● **INPUT RECORDS**:
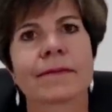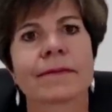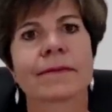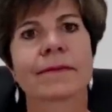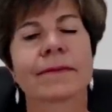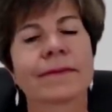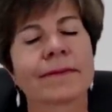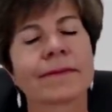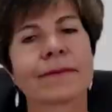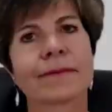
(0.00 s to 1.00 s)

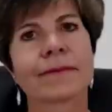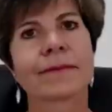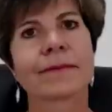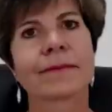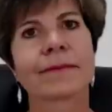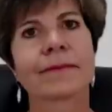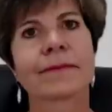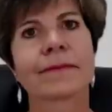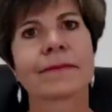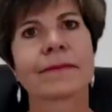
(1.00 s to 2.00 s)

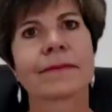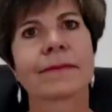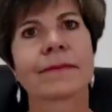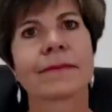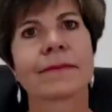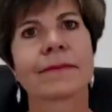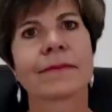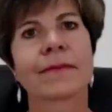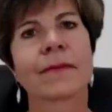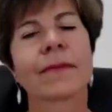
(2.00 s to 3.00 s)

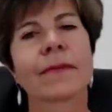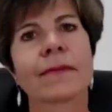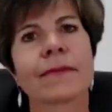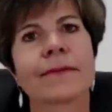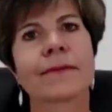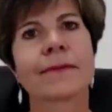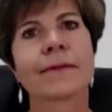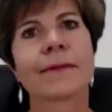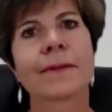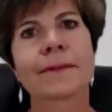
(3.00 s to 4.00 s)

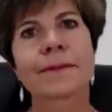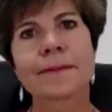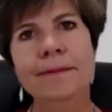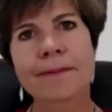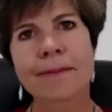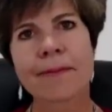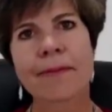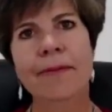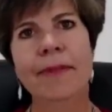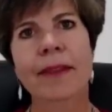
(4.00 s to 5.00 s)

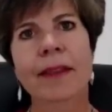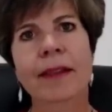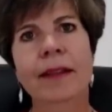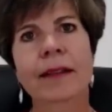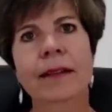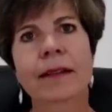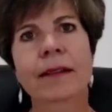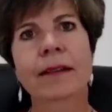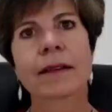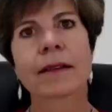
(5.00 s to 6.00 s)

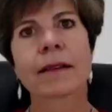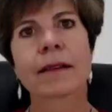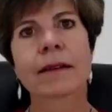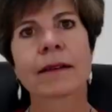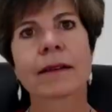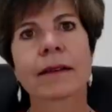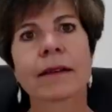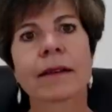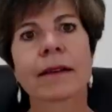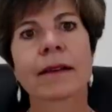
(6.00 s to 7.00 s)

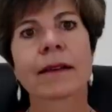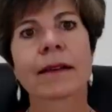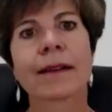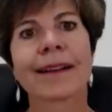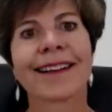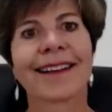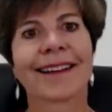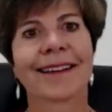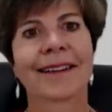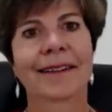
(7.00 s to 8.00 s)
The person shown says nothing.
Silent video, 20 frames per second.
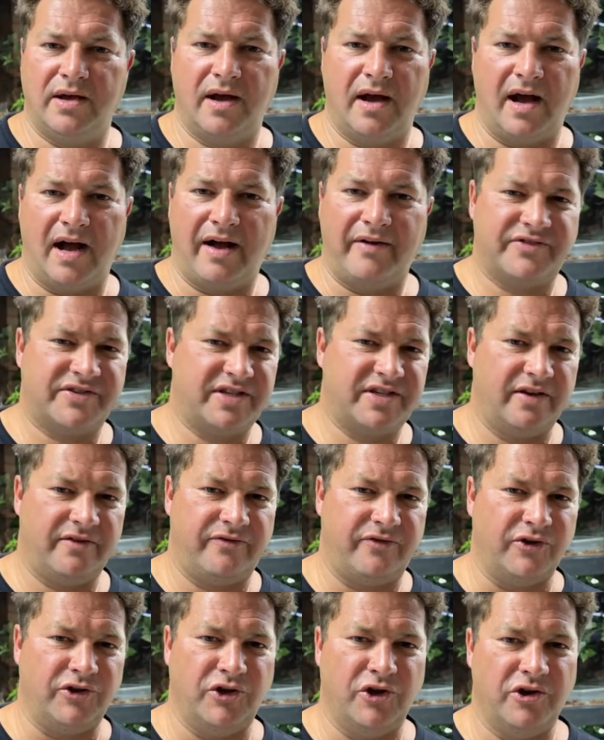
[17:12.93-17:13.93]
I've said
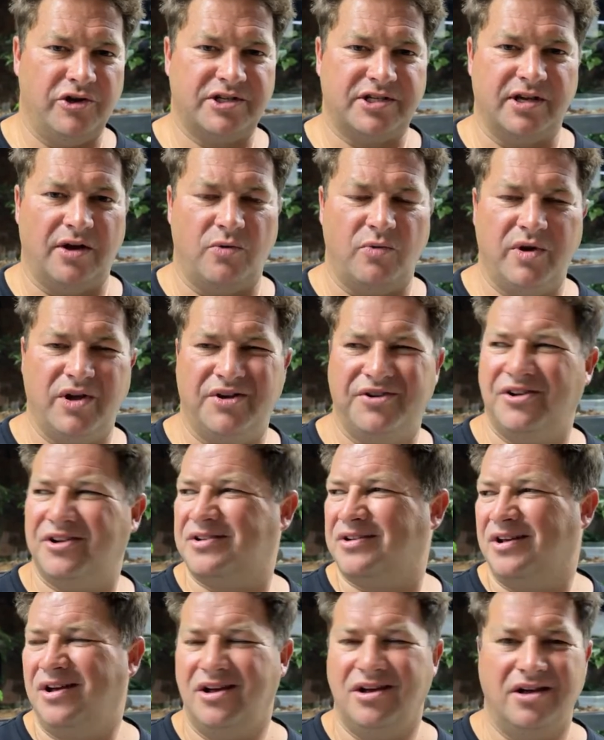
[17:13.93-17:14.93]
for years now, we are
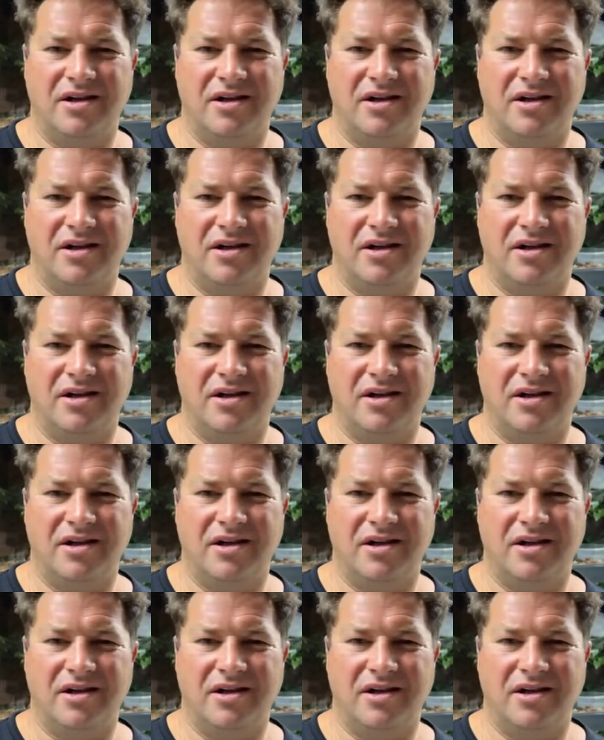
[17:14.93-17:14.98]
not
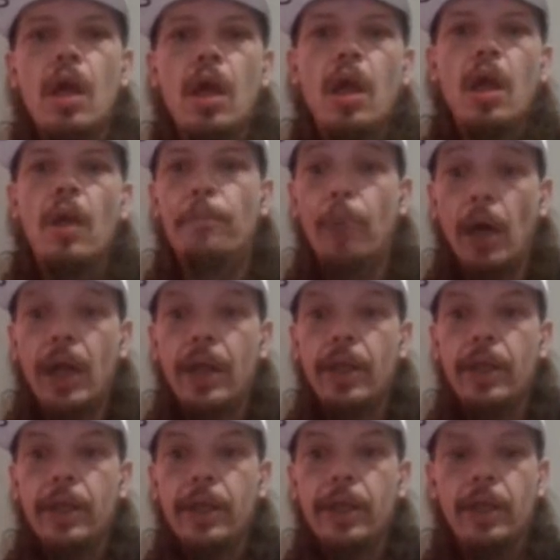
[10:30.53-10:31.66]
but
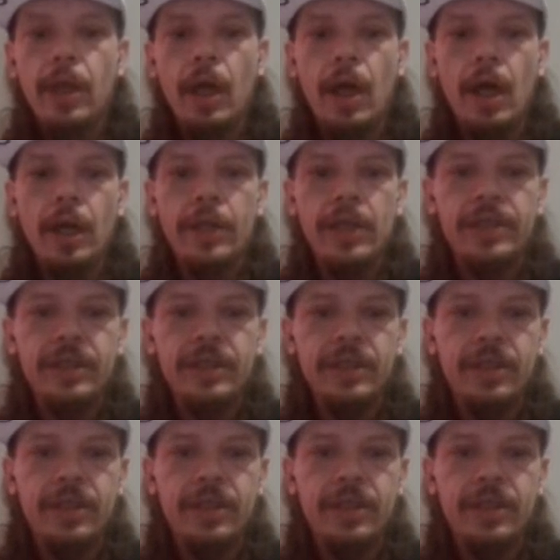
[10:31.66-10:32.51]
uh, this is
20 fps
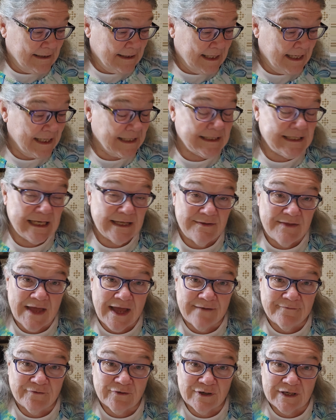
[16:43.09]
He did
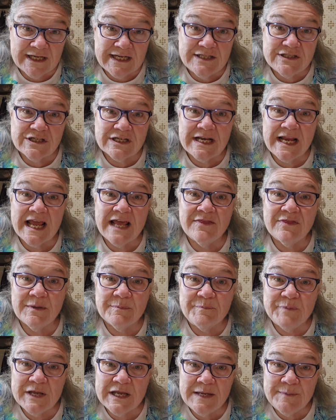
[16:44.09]
that for Legion, and the
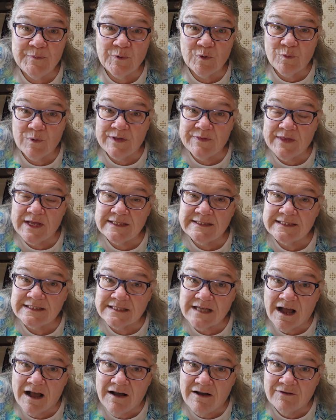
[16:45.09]
people, when they
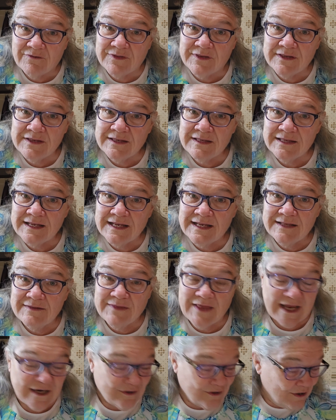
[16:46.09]
saw,
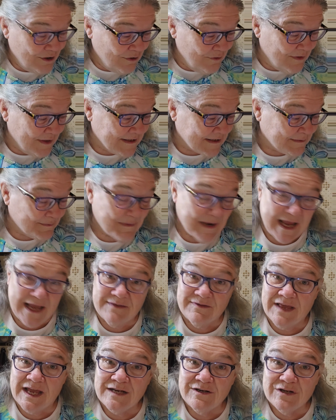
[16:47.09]
they knew this
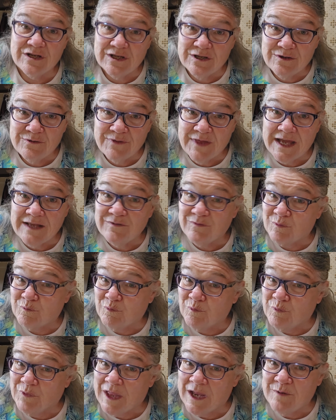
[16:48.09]
man. They knew they
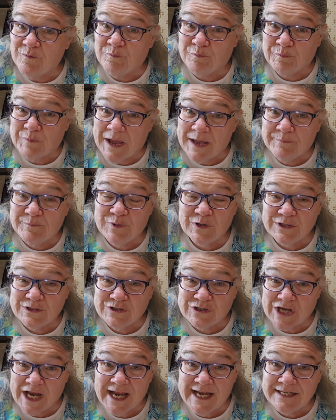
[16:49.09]
had put
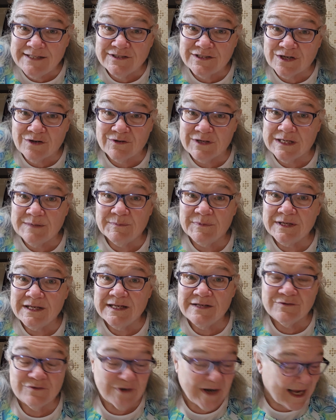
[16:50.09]
chains on him
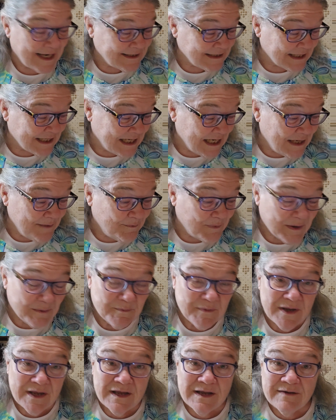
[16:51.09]
and tried to keep
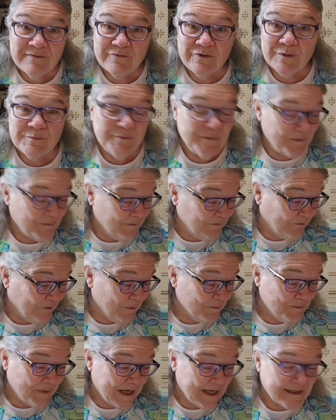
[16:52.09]
him from
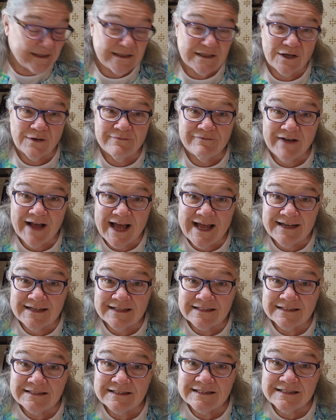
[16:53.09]
being so
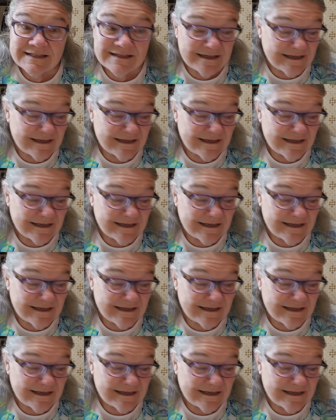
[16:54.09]
violent.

● **TASK TO CARRY OUT**:
Return each line of the material exactly as written; exclude the pictures.

● **TASK ANSWER**:
(0.00 s to 1.00 s)

(1.00 s to 2.00 s)

(2.00 s to 3.00 s)

(3.00 s to 4.00 s)

(4.00 s to 5.00 s)

(5.00 s to 6.00 s)

(6.00 s to 7.00 s)

(7.00 s to 8.00 s)
The person shown says nothing.
Silent video, 20 frames per second.
[17:12.93-17:13.93]
I've said
[17:13.93-17:14.93]
for years now, we are
[17:14.93-17:14.98]
not
[10:30.53-10:31.66]
but
[10:31.66-10:32.51]
uh, this is
20 fps
[16:43.09]
He did
[16:44.09]
that for Legion, and the
[16:45.09]
people, when they
[16:46.09]
saw,
[16:47.09]
they knew this
[16:48.09]
man. They knew they
[16:49.09]
had put
[16:50.09]
chains on him
[16:51.09]
and tried to keep
[16:52.09]
him from
[16:53.09]
being so
[16:54.09]
violent.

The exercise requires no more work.